Hosseini almost seems to make it a situation where the women are the human beings and the masculine element is the source of evil. But the redeeming character of Tariq and the story of his love with Laila provide a masculine hero the reader can admire and sympathize with.
Hosseini is an outstanding story-teller. He gives a clear sense of an exotic other world and his descriptions move the narrative along. This is an outstanding work.
I would also say Hosseini seems to be a remarkable and caring human being - as he is dedicating himself to helping the Afghani refugees who have suffered so much from the conflict.
I personally enjoyed 'The Kite Runner' more than this book but this is also an especially fine and highly readable work.

Tragic, moving, fantastic5
I really liked The Kite Runner.
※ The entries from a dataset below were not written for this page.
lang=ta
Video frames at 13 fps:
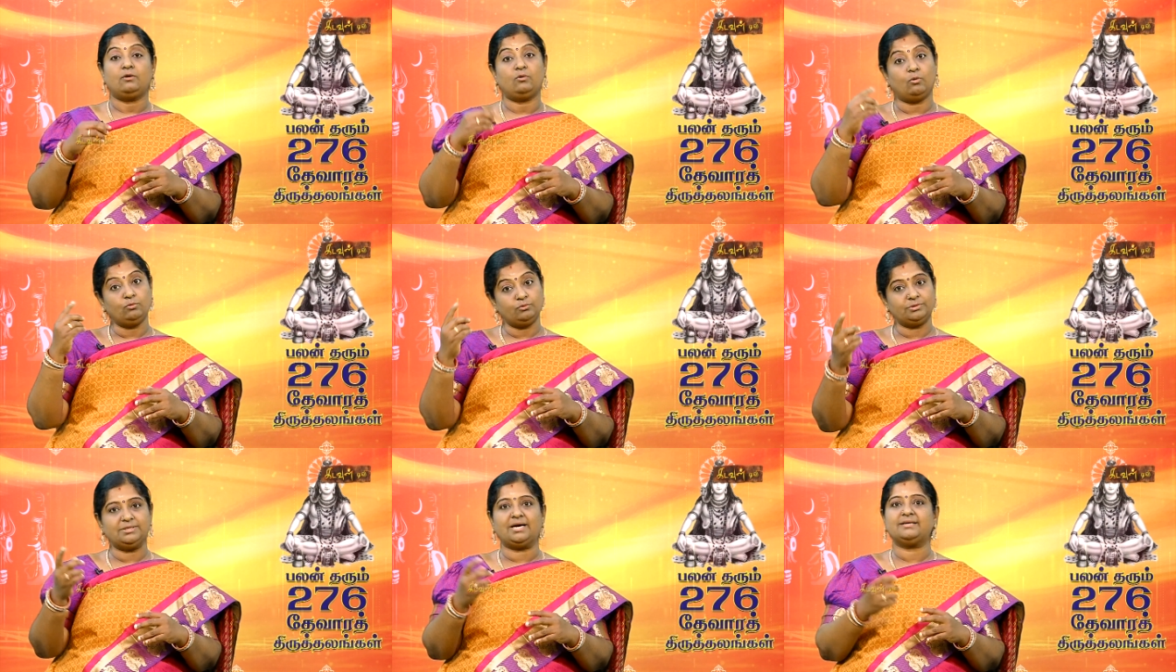
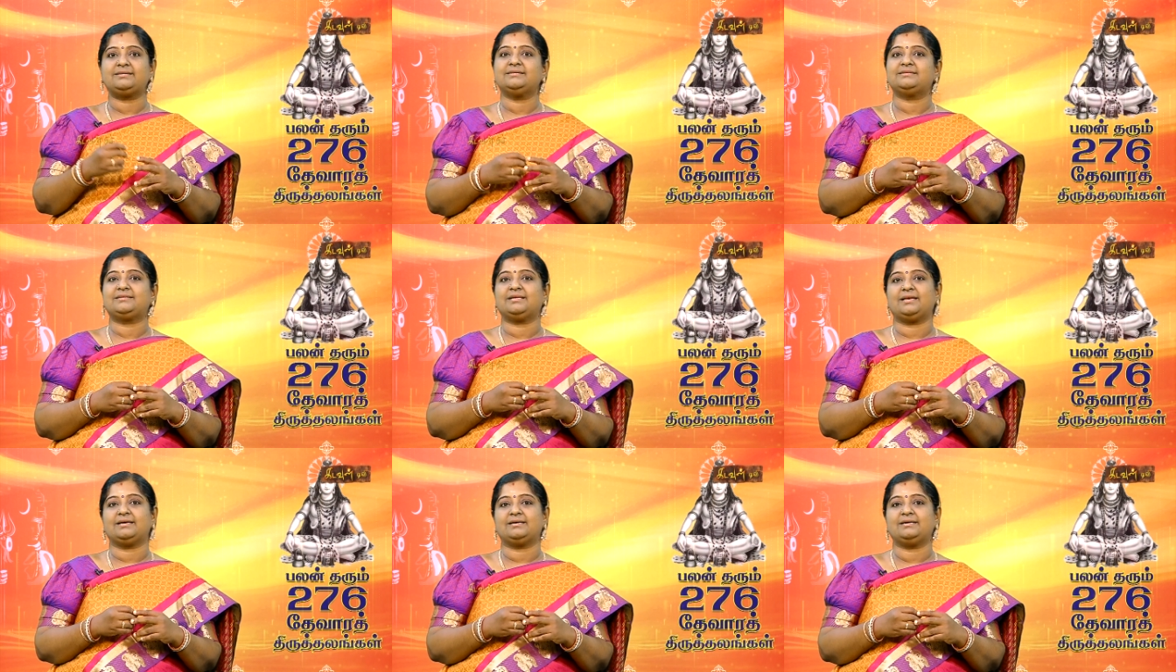கொங்கு நாட்டு
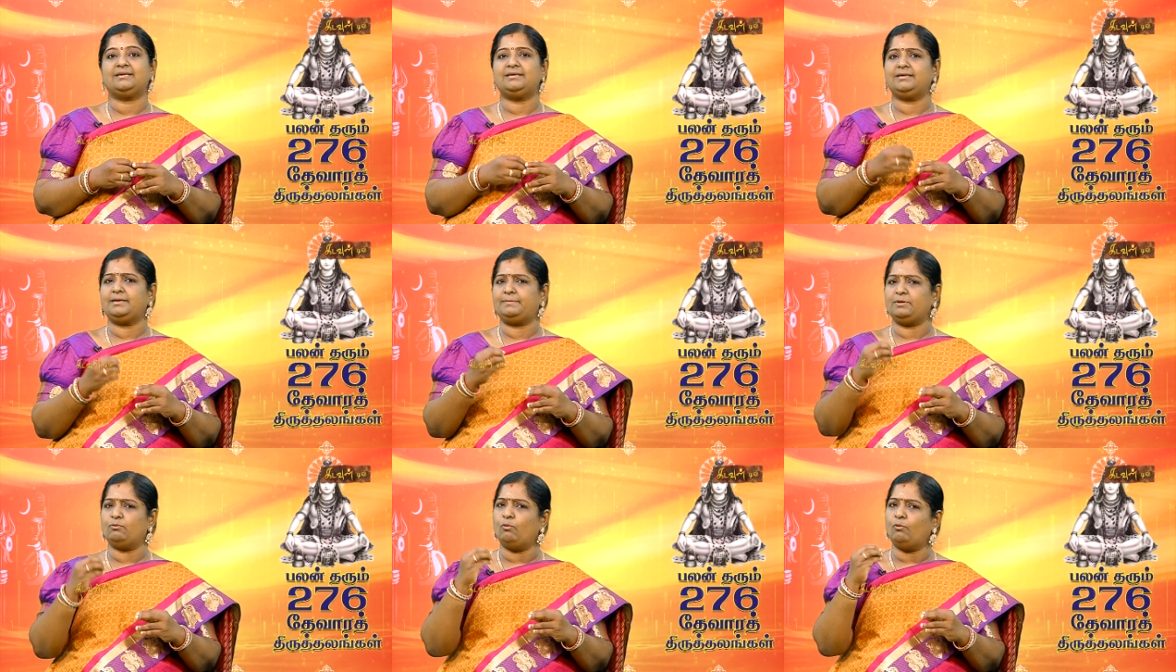தலங்கள்
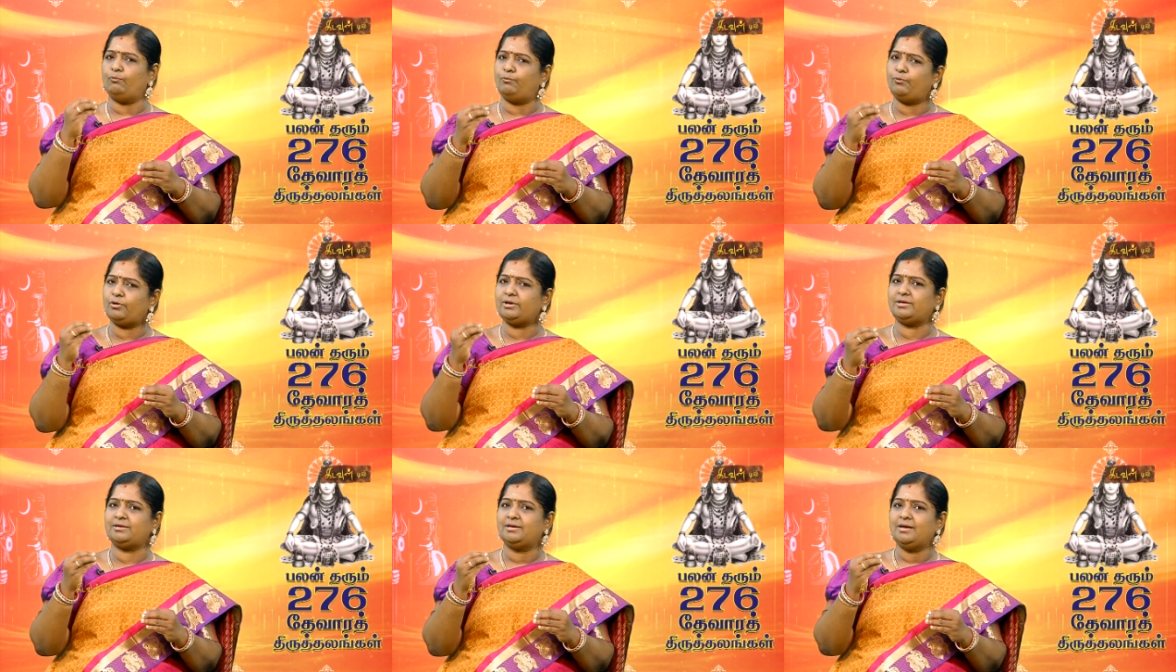இப்படி
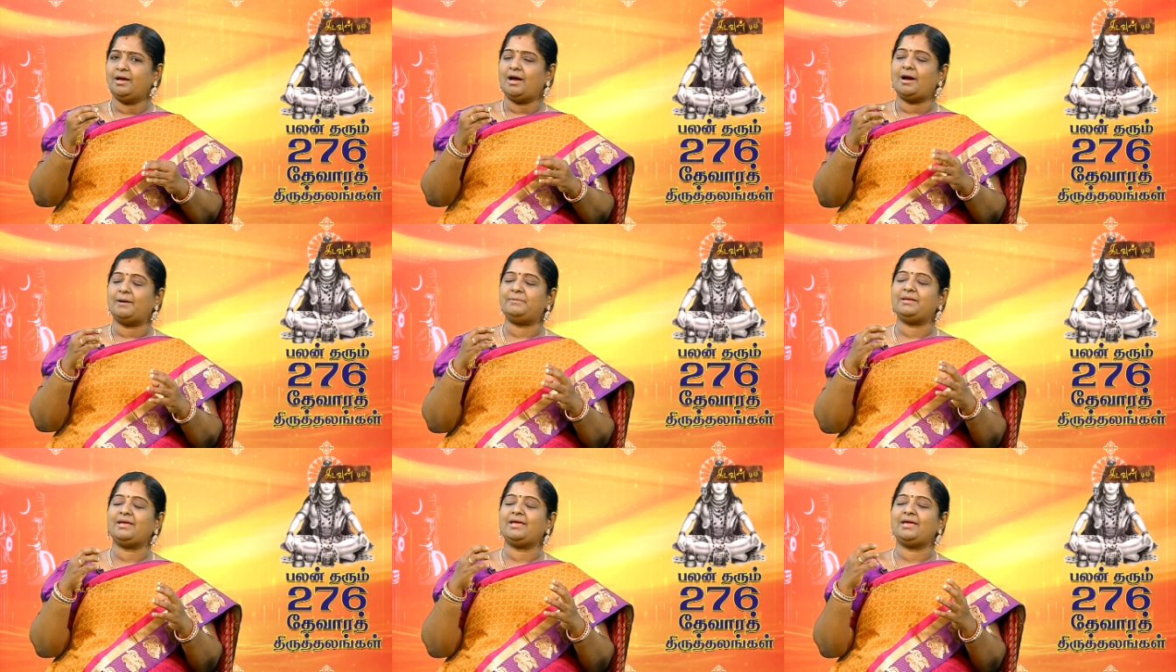ஒவ்வொரு
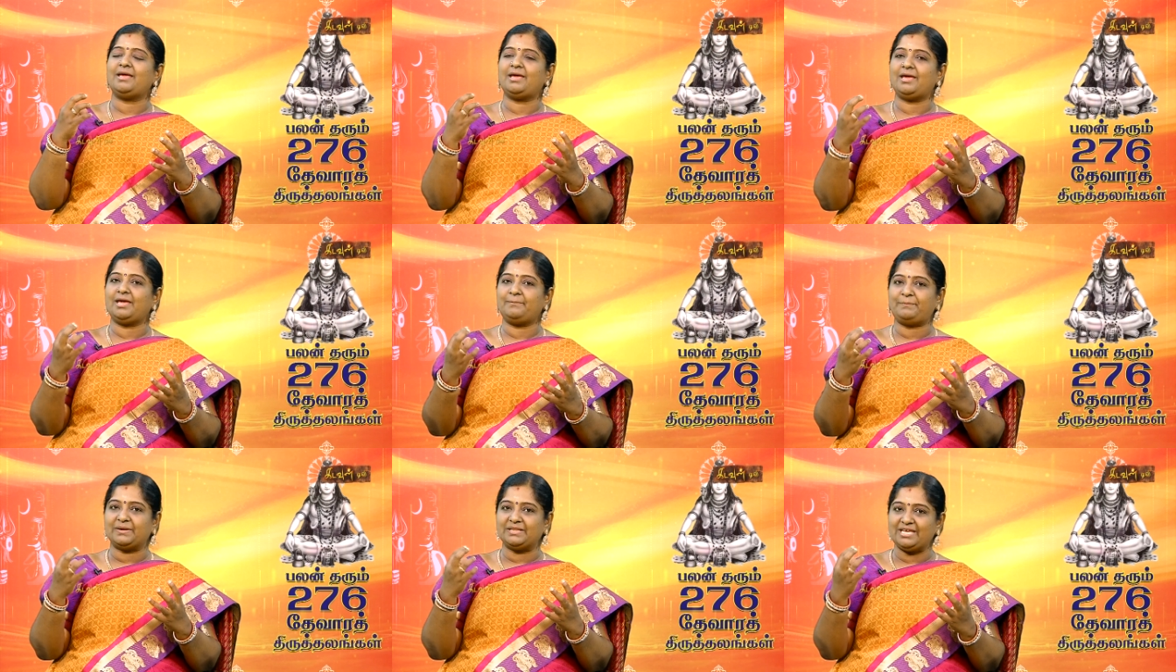அப்படியே
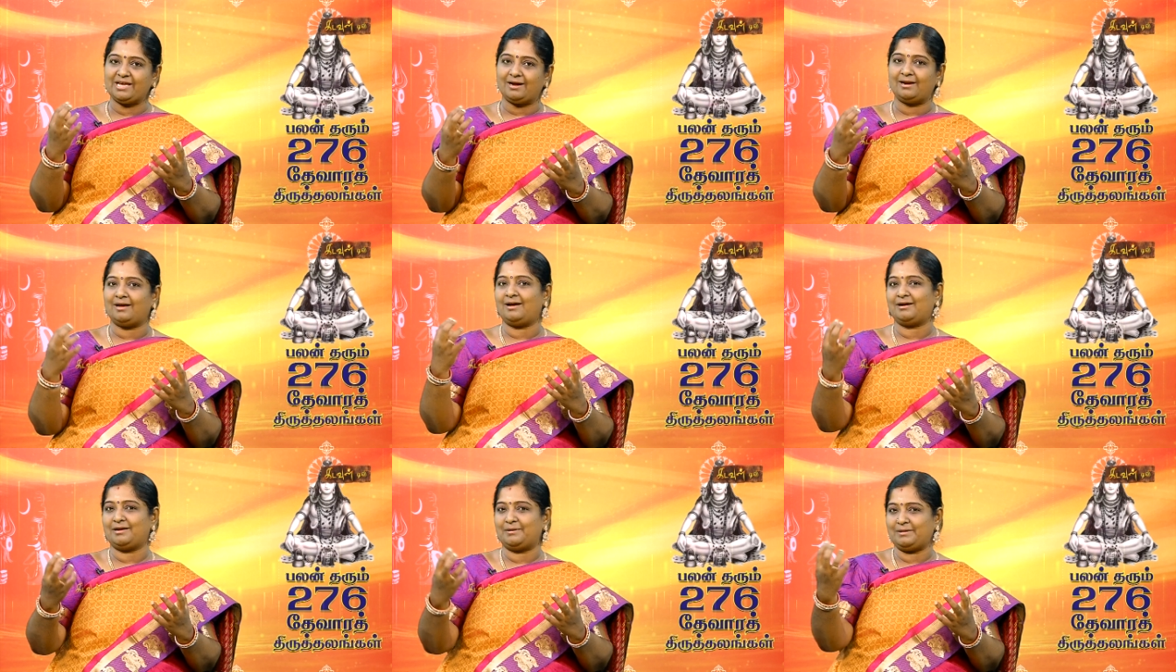
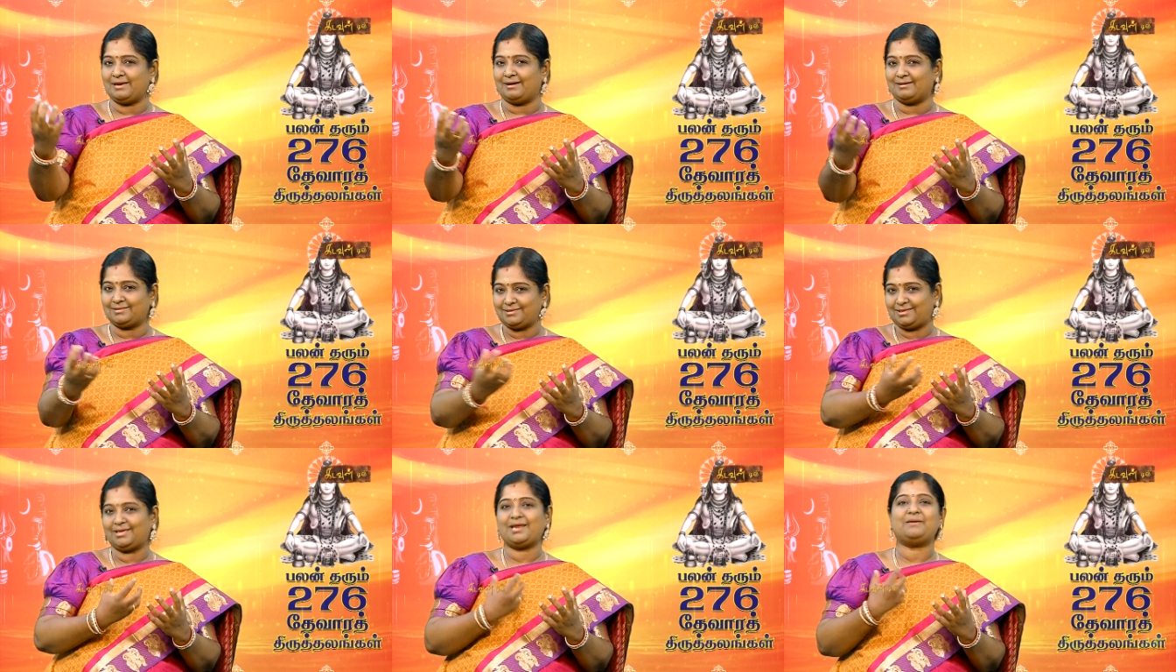பதிகளாக
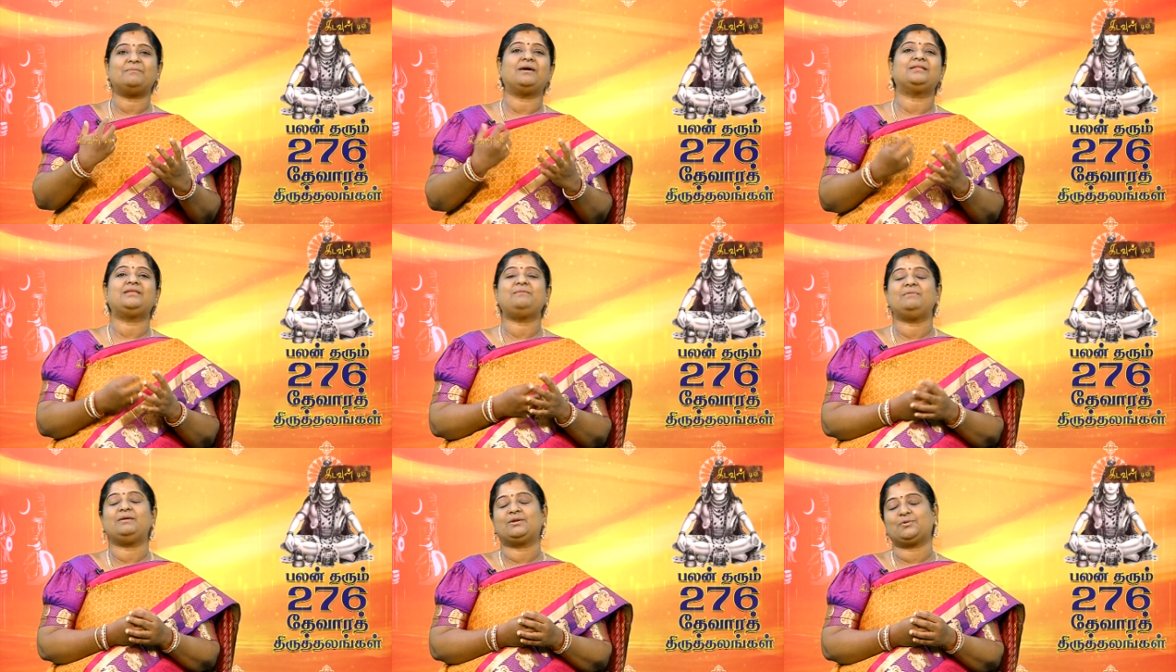யாத்திரை
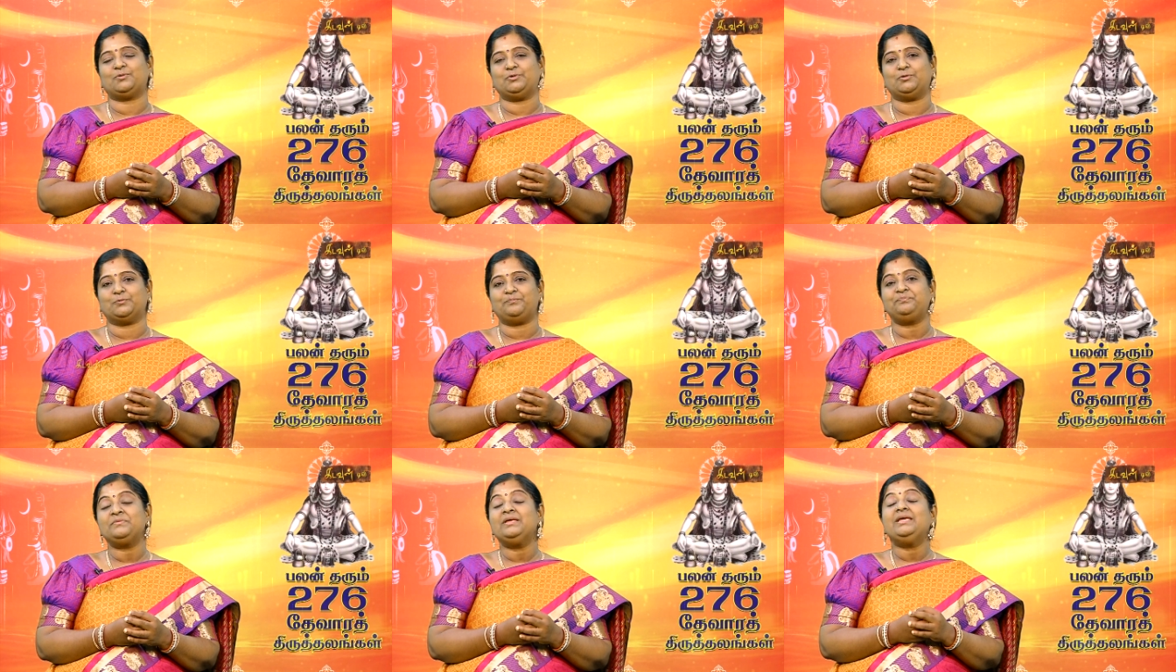மாதிரி மேற்கொண்டோம்
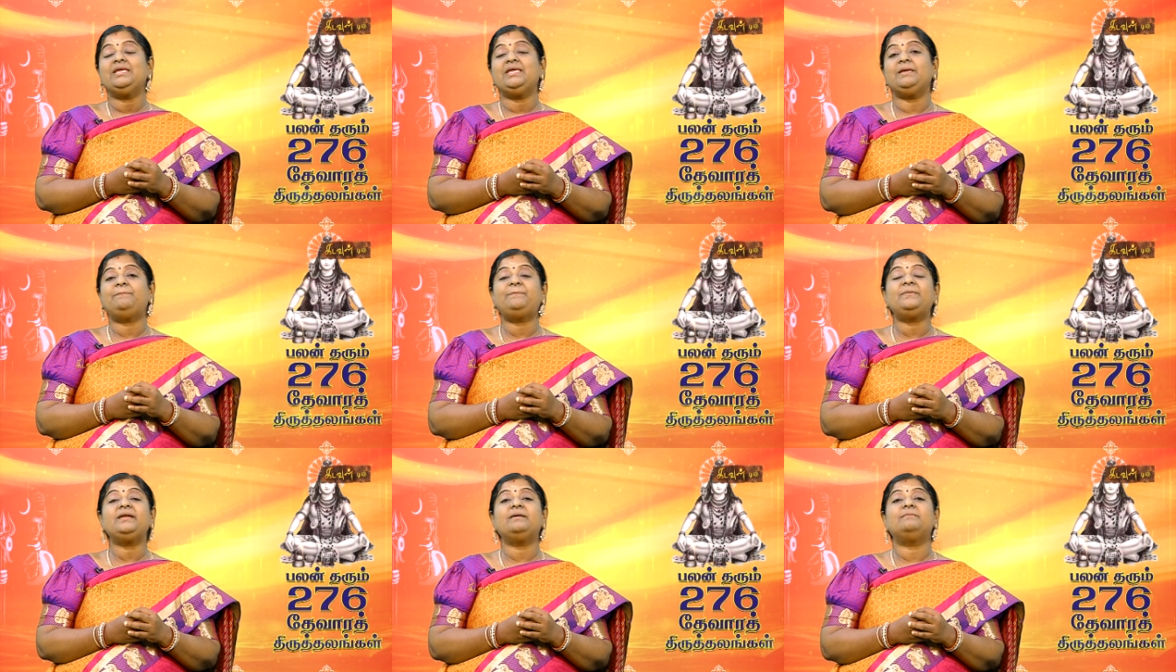
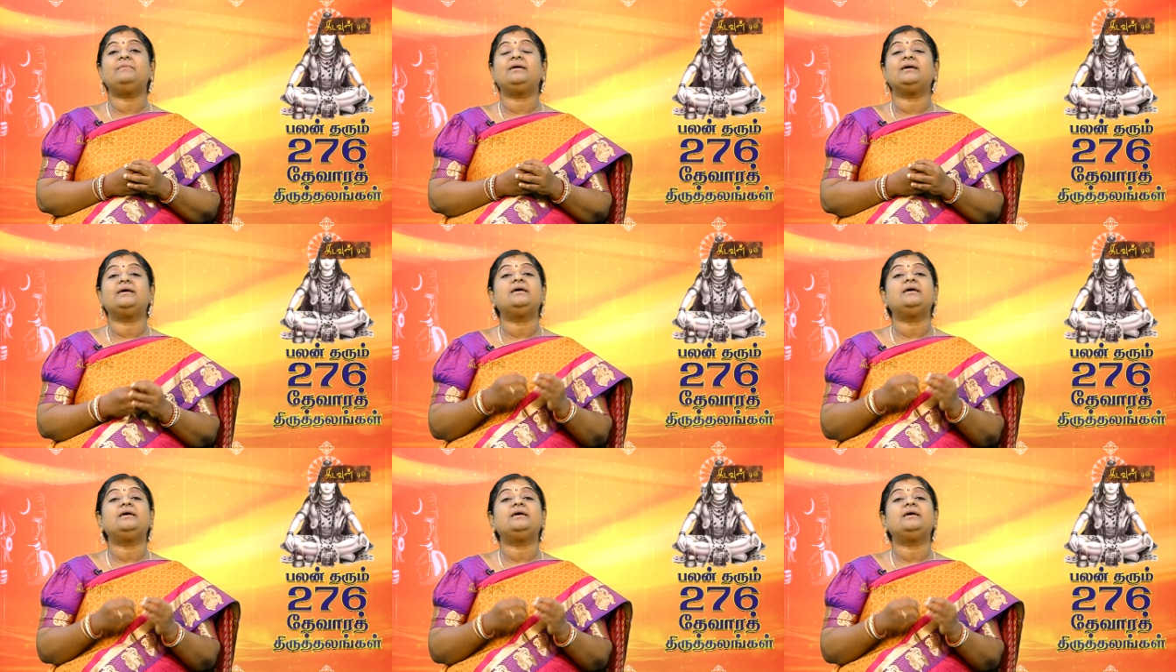இப்போ நம்ம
So much so, that I was reluctant to pick up this book. It always seems that the second book for a successful author is not up to the standard set by the first one. I have to say that I was proven wrong this time! I really enjoyed this book. But it was SAD! Be prepared for that. In light of that, I have to say that is was one of the best books of an unlikely friendship I have ever read. And, being set in the backdrop of war-weary Afghanistan only adds to the tragedy. This is one of those books that will stay with you for a long time after you've read it.

Hosseini brings sun to the night5
Though A Thousand Splendid Suns speaks of death, violence, and despair, Khaled Hosseini is able to bring sun to the night of the human condition. He gives readers a thousand splendid suns. The narrative spans thirty years of Afghan history--the Soviet invasion and occupation, the Taliban and the post-Taliban. Hosseini weaves the historic facts through his narrative while describing the suffering of three generations of Afghani men and women.

He speaks through the perspective of two main characters--women, Miriam and Laila. Their voices describe in specific detail the devastating roles women play in the culture. Miriam and Laila dispel stereotypes. They are real people the reader can identify with, who fall in love, who laugh, who cry, who are angry, and who continue to hope in the midst of evil. Both women were married off to the same man, Rasheed, who treats them with violence and disregard. Ultimately while living as prisoners at the whim of this heartless man, the women bond. They support each other, and Laila's two children.

In the last scene Laila muses on her deceased friend Miriam, who had been tried, convicted, and put to death for the murder of Rasheed, who she had killed while he was attempting to strangle Laila. With the sun on her face Laila relishes Miriam's presence in her heart, and in her surroundings. She sees Miriam in the restoration of the orphanage, in the trees that she and Tariq have planted, and in the warm blankets that have been bought for the children with Miriam's inheritance. Laila hears Miriam in the children's laughter, and in Azizia's prayers. Laila feels new life within her, the new child of her loving husband Tariq. Full of contentment, Laila sees life as full, full of a thousand splendid suns.